Find the line that contains "[0:00.00-0:01.00]". Copy it and every line after it to the end of the material below, exactly, with no pictures.

◆ ◆ ◆ ◆

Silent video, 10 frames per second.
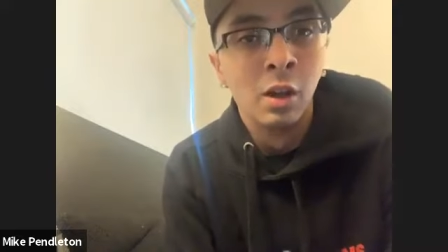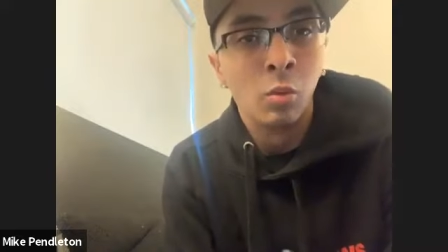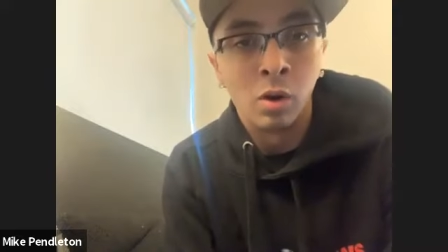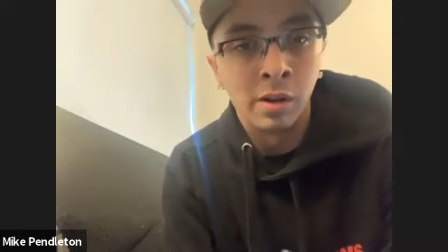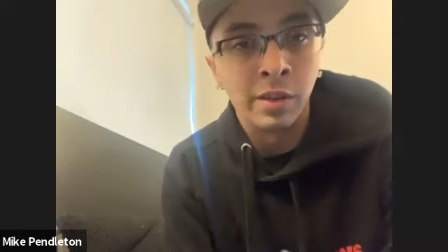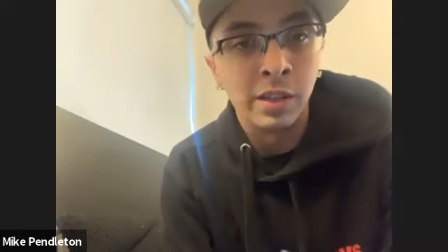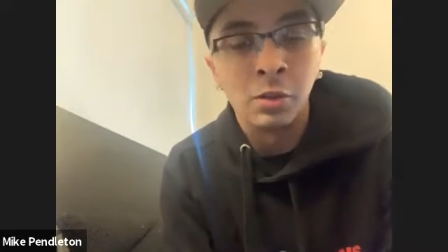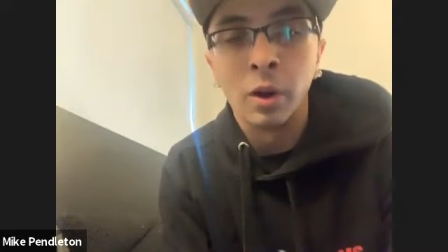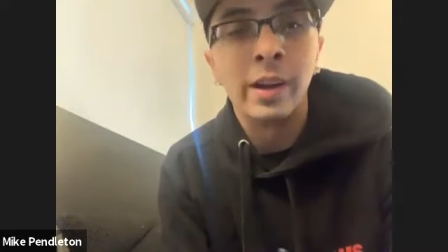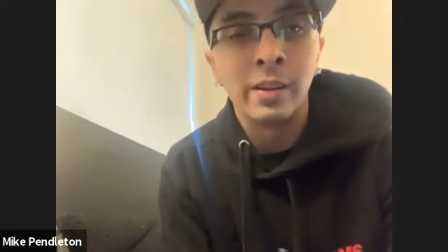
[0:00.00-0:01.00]
One of the
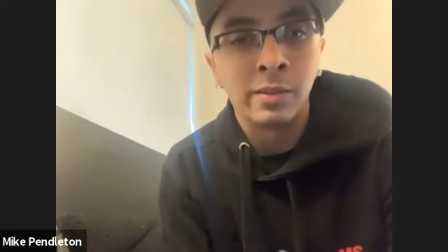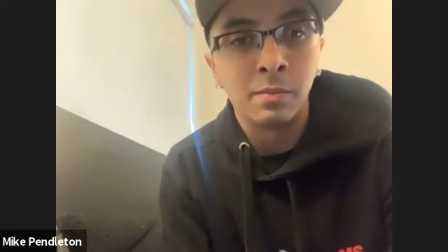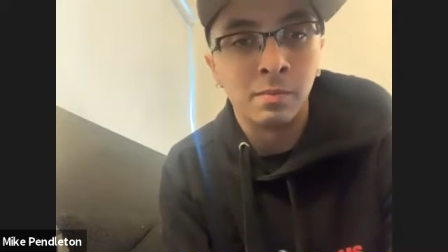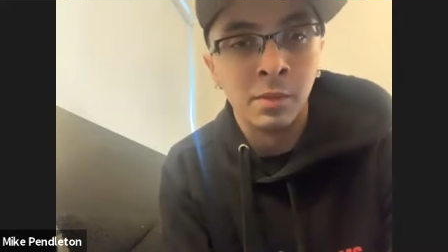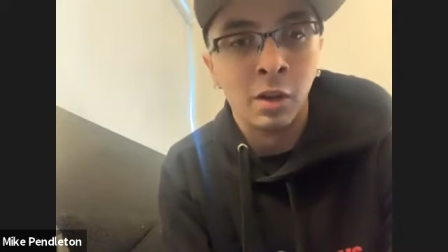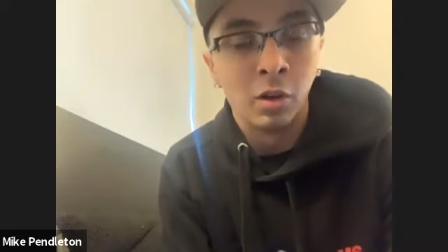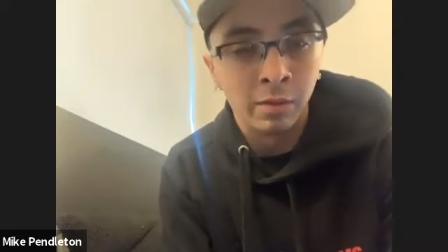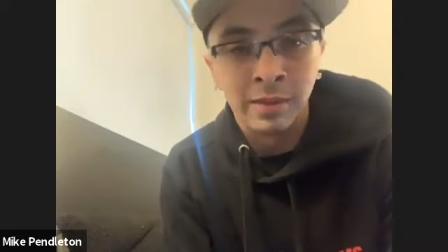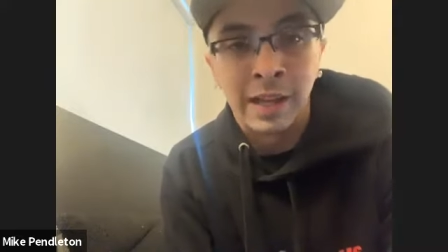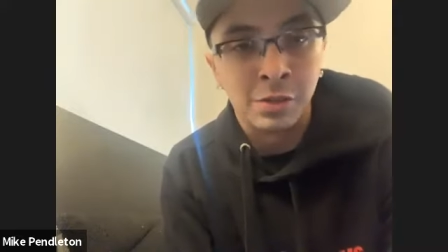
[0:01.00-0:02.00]
greatest, you know,
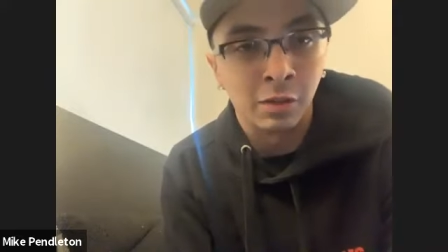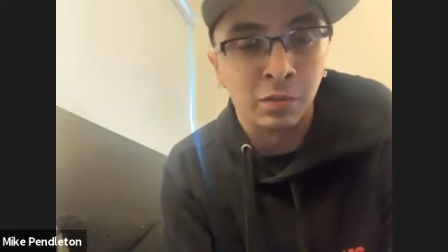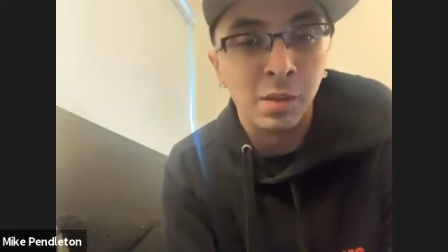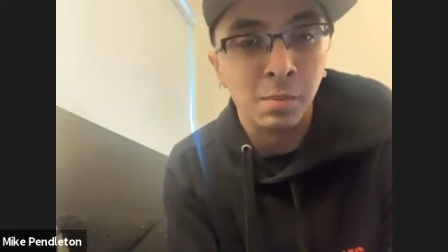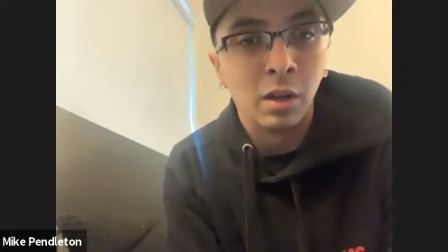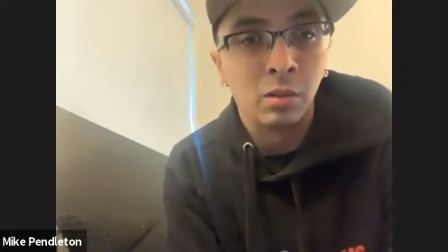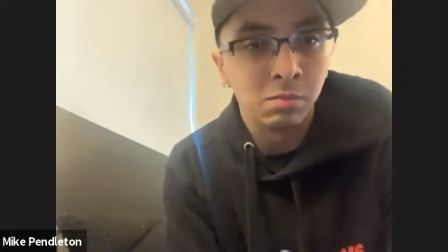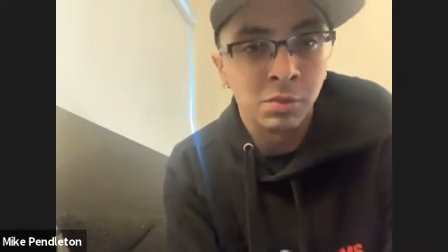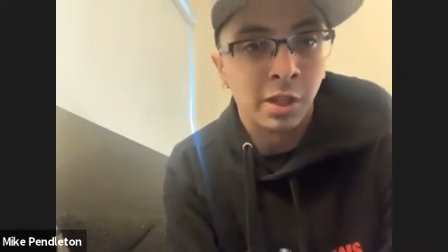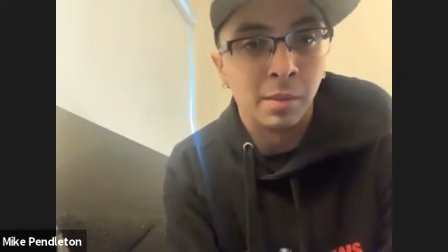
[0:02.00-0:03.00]
not just female
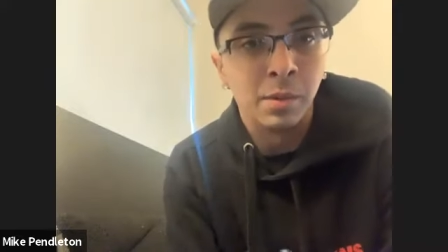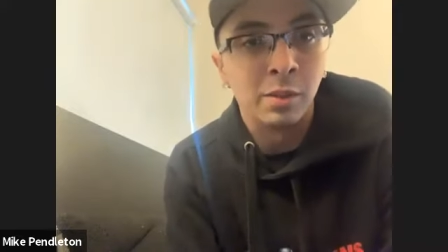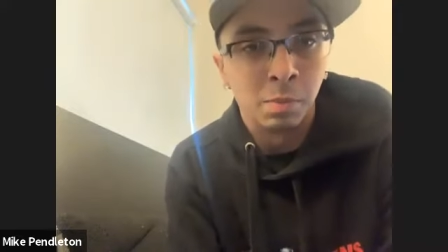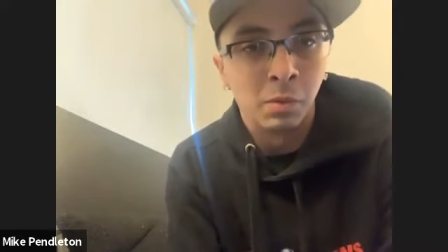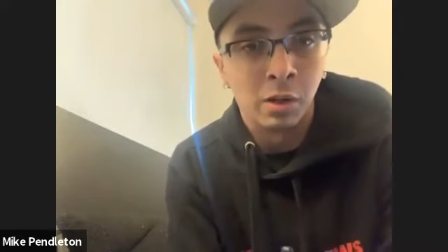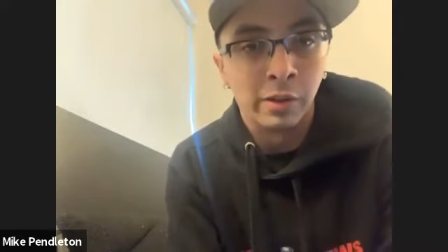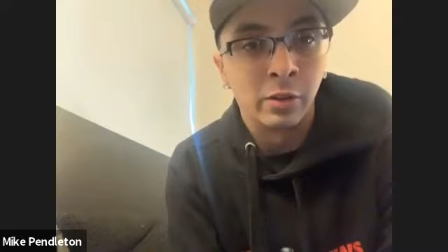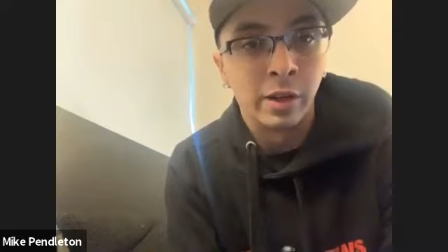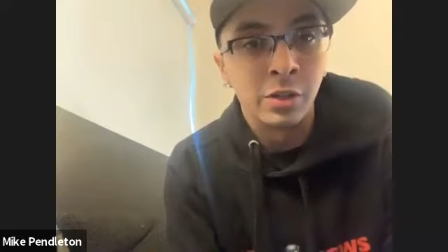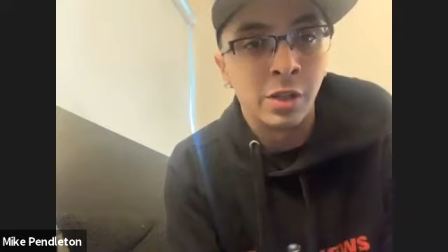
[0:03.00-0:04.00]
champions, but one of the
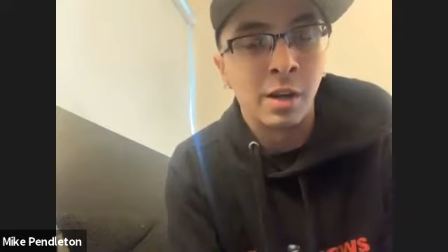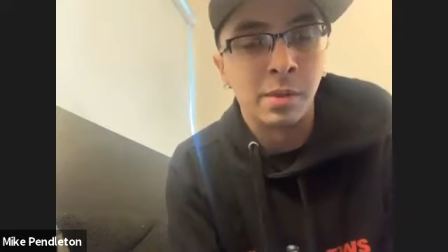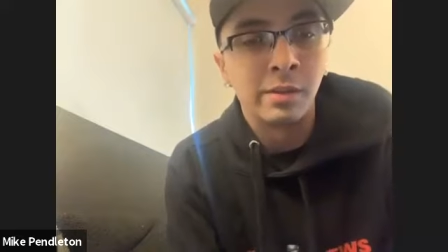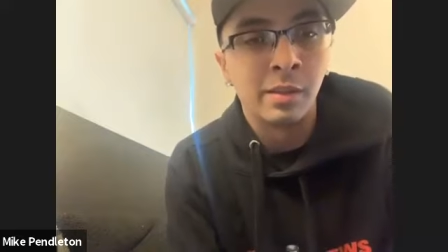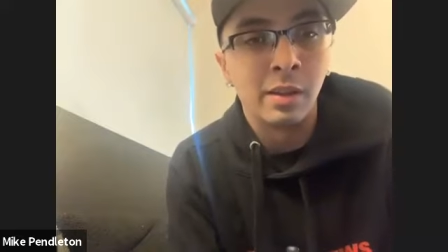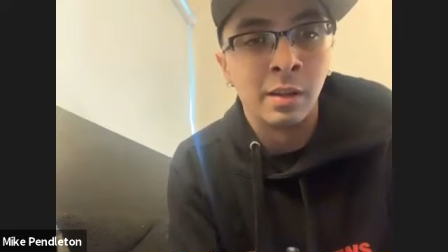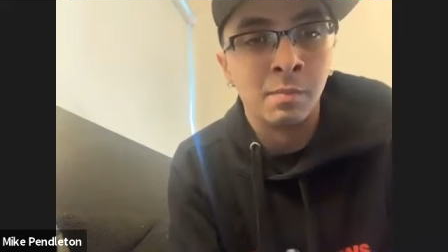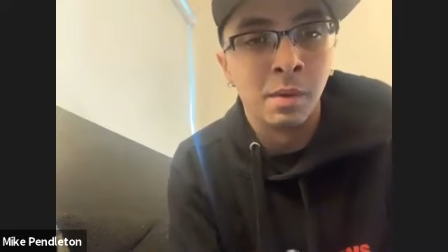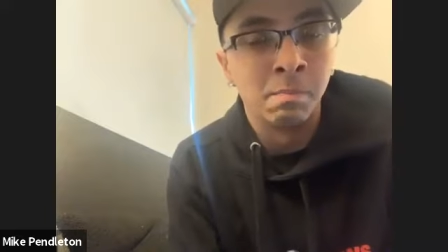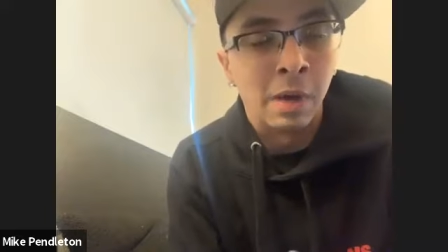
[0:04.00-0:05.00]
greatest champions
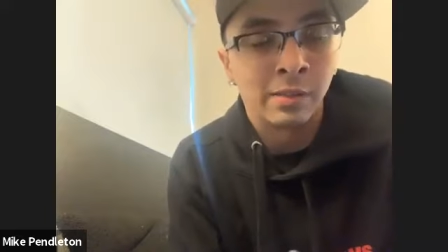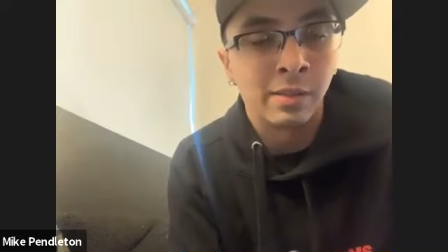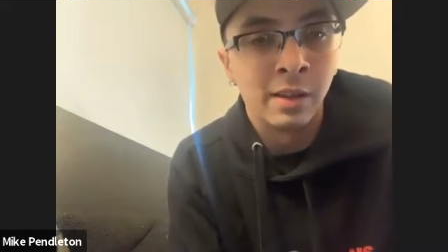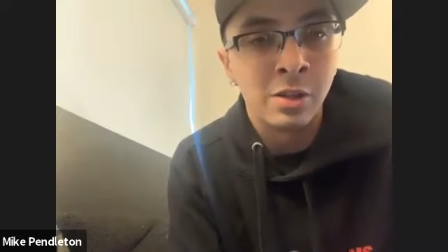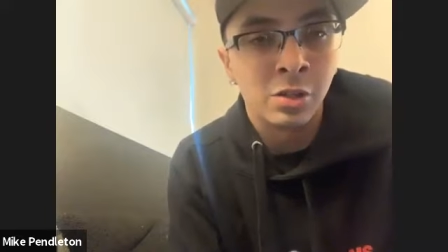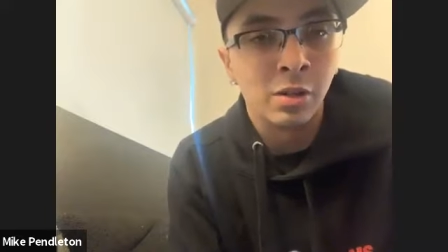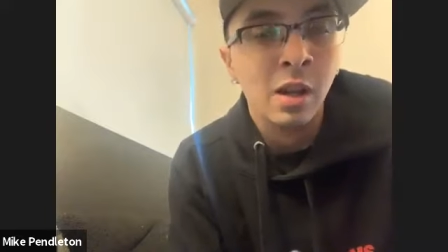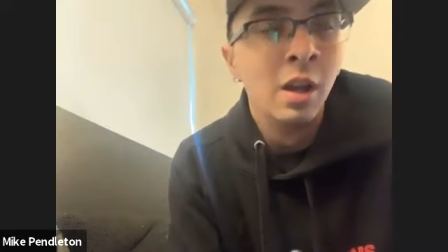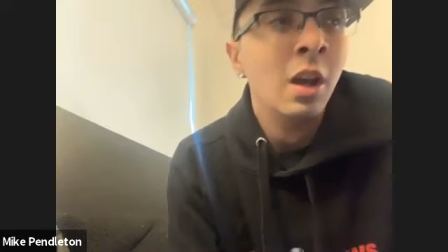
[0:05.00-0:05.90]
in boxing history.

◆ ◆ ◆ ◆

**Expected answer**
[0:00.00-0:01.00]
One of the
[0:01.00-0:02.00]
greatest, you know,
[0:02.00-0:03.00]
not just female
[0:03.00-0:04.00]
champions, but one of the
[0:04.00-0:05.00]
greatest champions
[0:05.00-0:05.90]
in boxing history.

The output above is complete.